Members of the Centre have recently been involved in the following collaborative projects:
Public Spirit features contributions from a wide range of authors on: the how and who of questions of religious representation; the implications of‘muscular liberalism’ for faith and integration; the role offaith groups andvalues in social action; and finding the right balance between promoting equality and recognising religious difference.
Ethnic Parties and National Unity
Ethnic Parties and National Unity is a three-year project examining the impact of ethnic group-specific party campaigning on ethnic relations and social cohesion. We are interested in whether and how the presence of ethnic parties affects the way people perceive the ethnic “other” and the nation. Ethnic parties could positively influence social cohesion because they integrate ethnic minorities. Or ethnic parties can have a negative impact, by emphasizing and politicizing ethnic differences. To address these questions, we conduct a global comparative analysis of party and survey data as well as in-depth studies of selected countries to examine the nature of these links. In doing so, we provide a new evidence base to inform policy and practice with regard to ethnic parties both in the UK and internationally.
Deportability and the Family: Migrant Men's Negotiations of the right to respect for Family Life
This is a 3 year, ESRC funded qualitative research project examining the intersection of immigration enforcement and family life. Working with UK-based migrant men who are at risk of removal or deportation, and their British or EEA national partners, the project explores the private realm experiences of those with a precarious immigration status, as well as the perspectives of British citizens who are not themselves subject to immigration controls, but whose intimate lives are nonetheless shaped by immigration objectives.
Marriage Migration and Integration
This project combines analysis of relevant quantitative data sets, with qualitative research with the two largest ethnic groups involved (Indian Sikhs and Pakistani Muslims), to compare transnational ‘homeland’ marriages with intra-ethnic marriages within the UK.

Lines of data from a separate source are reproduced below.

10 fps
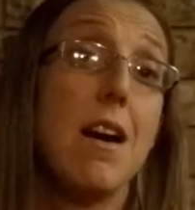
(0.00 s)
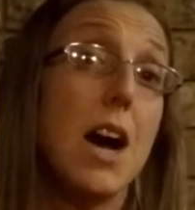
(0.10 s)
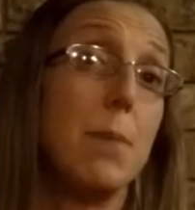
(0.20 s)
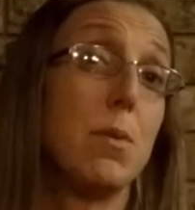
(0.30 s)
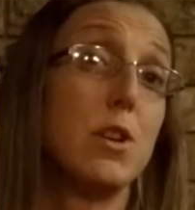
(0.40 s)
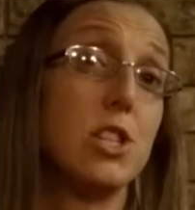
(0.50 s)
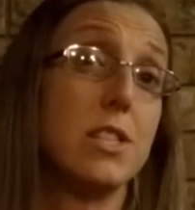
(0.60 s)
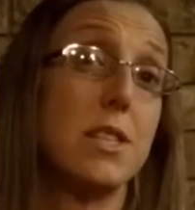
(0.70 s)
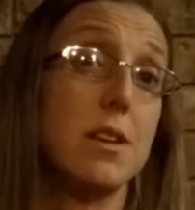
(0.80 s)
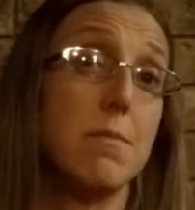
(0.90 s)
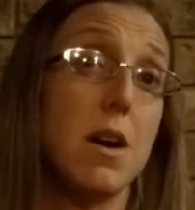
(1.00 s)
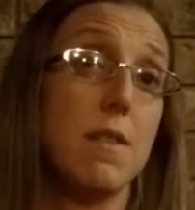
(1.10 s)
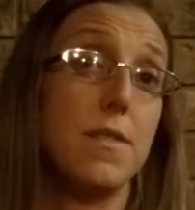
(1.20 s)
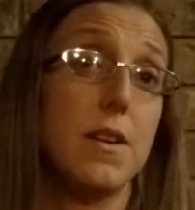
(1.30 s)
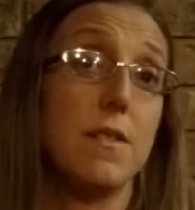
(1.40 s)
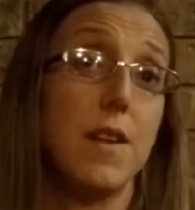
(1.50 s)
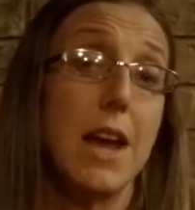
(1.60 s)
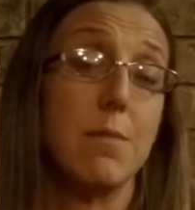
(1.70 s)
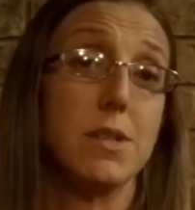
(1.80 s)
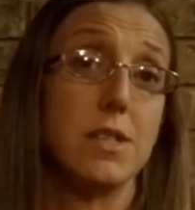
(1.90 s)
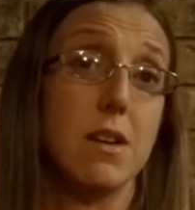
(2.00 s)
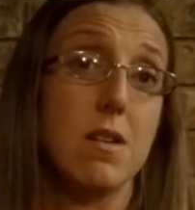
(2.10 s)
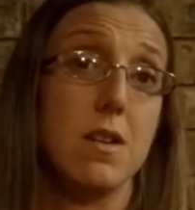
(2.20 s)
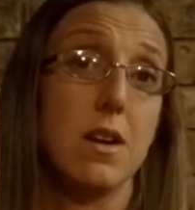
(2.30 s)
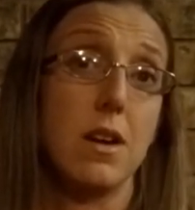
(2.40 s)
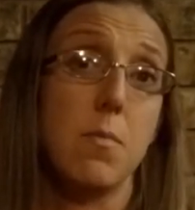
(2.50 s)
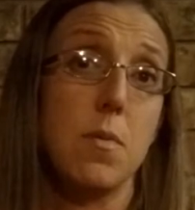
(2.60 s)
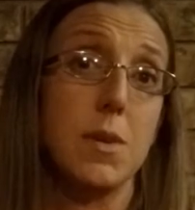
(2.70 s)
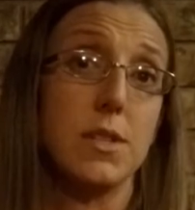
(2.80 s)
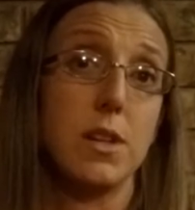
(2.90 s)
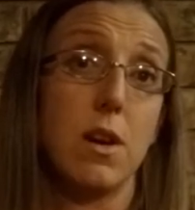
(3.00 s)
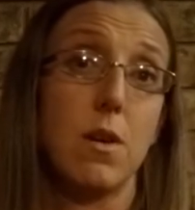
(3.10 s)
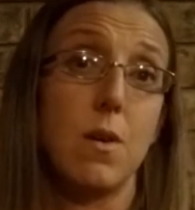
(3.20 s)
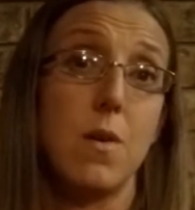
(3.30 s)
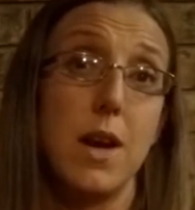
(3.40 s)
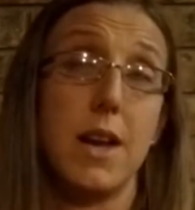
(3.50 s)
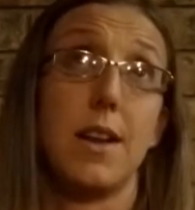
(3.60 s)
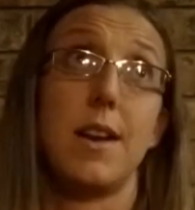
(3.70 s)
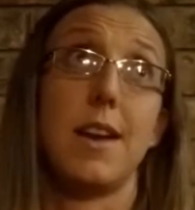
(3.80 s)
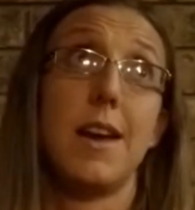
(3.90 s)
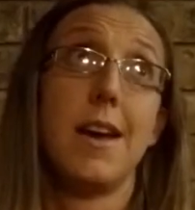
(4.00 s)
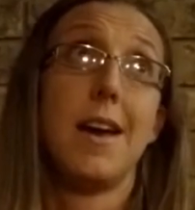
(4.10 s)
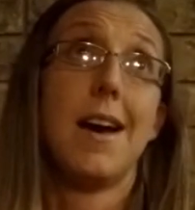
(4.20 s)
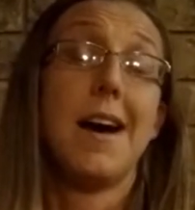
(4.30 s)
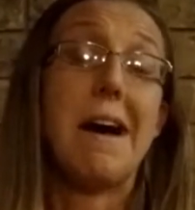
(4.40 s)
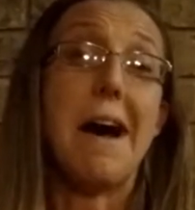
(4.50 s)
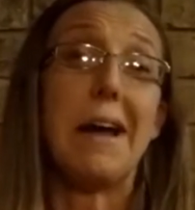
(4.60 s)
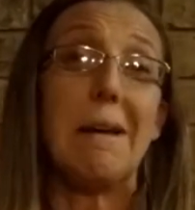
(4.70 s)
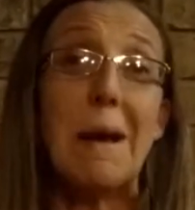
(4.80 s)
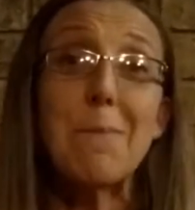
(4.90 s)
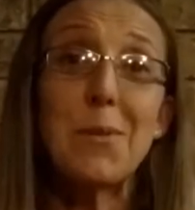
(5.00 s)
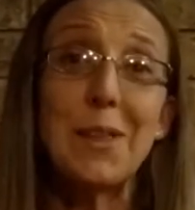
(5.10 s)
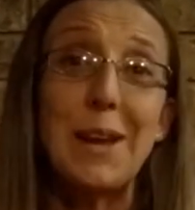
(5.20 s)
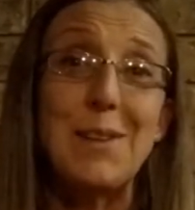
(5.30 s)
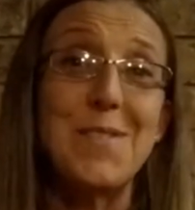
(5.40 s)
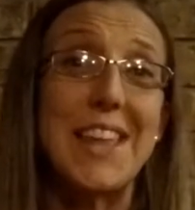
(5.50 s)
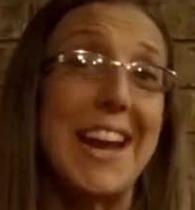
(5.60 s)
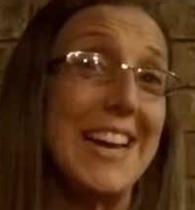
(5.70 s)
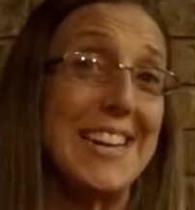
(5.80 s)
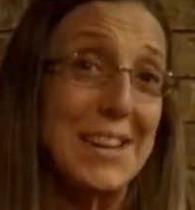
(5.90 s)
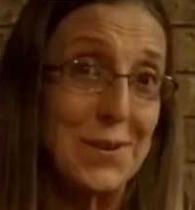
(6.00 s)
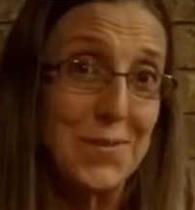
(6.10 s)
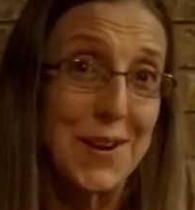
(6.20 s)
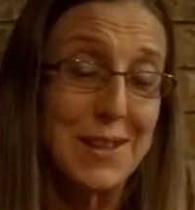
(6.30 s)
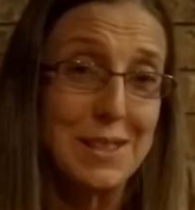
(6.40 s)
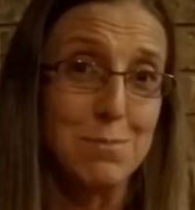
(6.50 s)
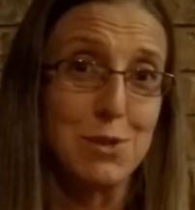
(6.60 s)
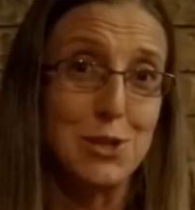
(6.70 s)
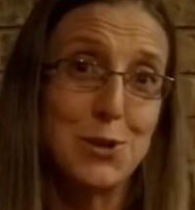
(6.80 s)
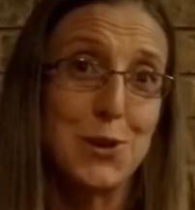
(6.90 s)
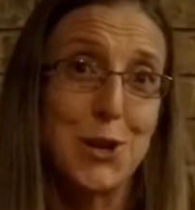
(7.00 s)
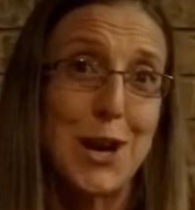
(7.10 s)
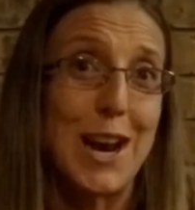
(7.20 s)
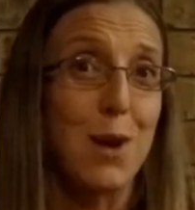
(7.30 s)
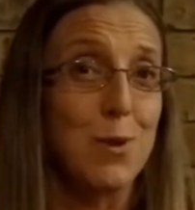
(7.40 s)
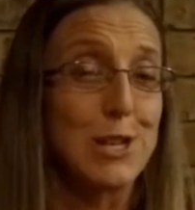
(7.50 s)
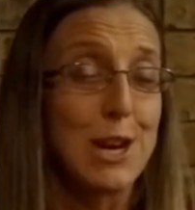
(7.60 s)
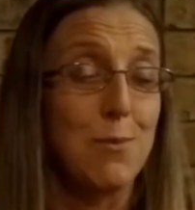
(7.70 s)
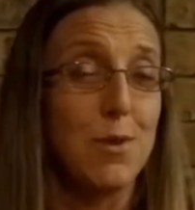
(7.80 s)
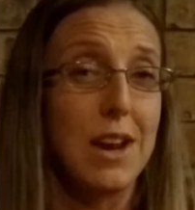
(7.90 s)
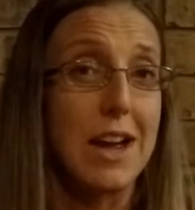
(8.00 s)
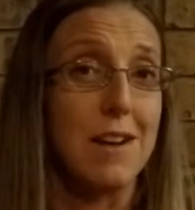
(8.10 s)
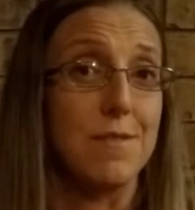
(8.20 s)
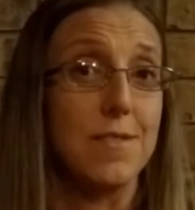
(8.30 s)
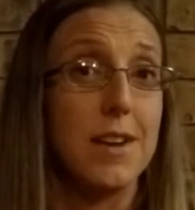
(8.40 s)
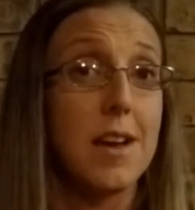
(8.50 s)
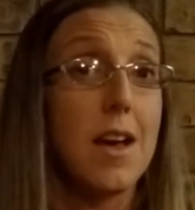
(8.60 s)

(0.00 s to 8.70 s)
I purchased them off of Amazon a couple months ago and I can't believe that I didn't find them sooner and I wish I would have.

Muslim Participation in Contemporary Governance
The research analysed the participation of Muslim actors within a range of governance arrangements at local and national levels. It aimed to understand: how current government strategies and policies relating to citizenship recognised and respond to Muslim religious difference; how participatory forms of governance engaged with Muslim groups, religious values and identities; and the impact of Muslims’ participation in governance on policy processes and outcomes and for the organisation of and relations between Muslim civil society organisations more broadly.
Building the Bridge
The Building the Bridge project is being carried out within a major new research initiative at the University of Bristol, the ‘Productive Margins Programme’ that is funded by the ESRC/AHRC’s Connected Communities Programme: Productive Margins. The project will: examine the history and development of Building the Bridge; work with Muslim community groups in Bristol to co-produce research exploring opportunities for and obstacles to Muslim engagement in local democracy; and create a collaborative space for communities and academics to deliberate future directions for community engagement in a climate of spending cuts.
ACCEPT: Tolerance, Pluralism and Social Cohesion (Britain and Hungary)
ACCEPT was concerned with the increasing cultural diversity that characterises European societies and the ways in which it was possible to enhance societal cohesion while respecting ethnic, religious and cultural plurality. ACCEPT debated the principles, practices, and institutional arrangements that are needed to promote tolerance and acceptance of cultural differences. The British and the Hungarian contributions to ACCEPT were coordinated at the Centre.
EURISLAM: Finding a Place for Islam in Europe
EURISLAM examined how Muslims are portrayed in the mass media and relate this to migrant groups' own perceptions, identities and cultural behaviour that are gauged by opinion data. This approach allowed the research team to examine the extent to which mass-media representations of 'culture clashes' and Muslims' cultural demands are similar to, or different from, the experiences of ordinary people. It also showed to what extent public discourses over the position of Islam - often repeated in academic and policy debates - are representative of the real demands and cultural issues that confront Muslims, and over which they have concerns and opinions.
The Leverhulme Programme on Migration and Citizenship
The Leverhulme Trust awarded a grant of over a million pounds to a joint research programme of the Bristol University Research Centre for the Study of Ethnicity and Citizenship, hosted by the Department of Sociology, and the Migration Research Unit, based in the Department of Geography, University College London.This joint Programme, consisted of eight linked projects over 5 years and looked at three elements in human mobility and its consequences.
EMILIE: A European approach to multicultural citizenship
This interdisciplinary project was a response to the current “crisis of multiculturalism” and the lack of a common EU intellectual framework to discuss the relevant challenges. The nine partners were selected from nine countries (Belgium, Denmark, France, Germany, Greece, Latvia, Poland, Spain, UK) so as to represent different experiences of migration and integration, including those still in transition with regard to migration.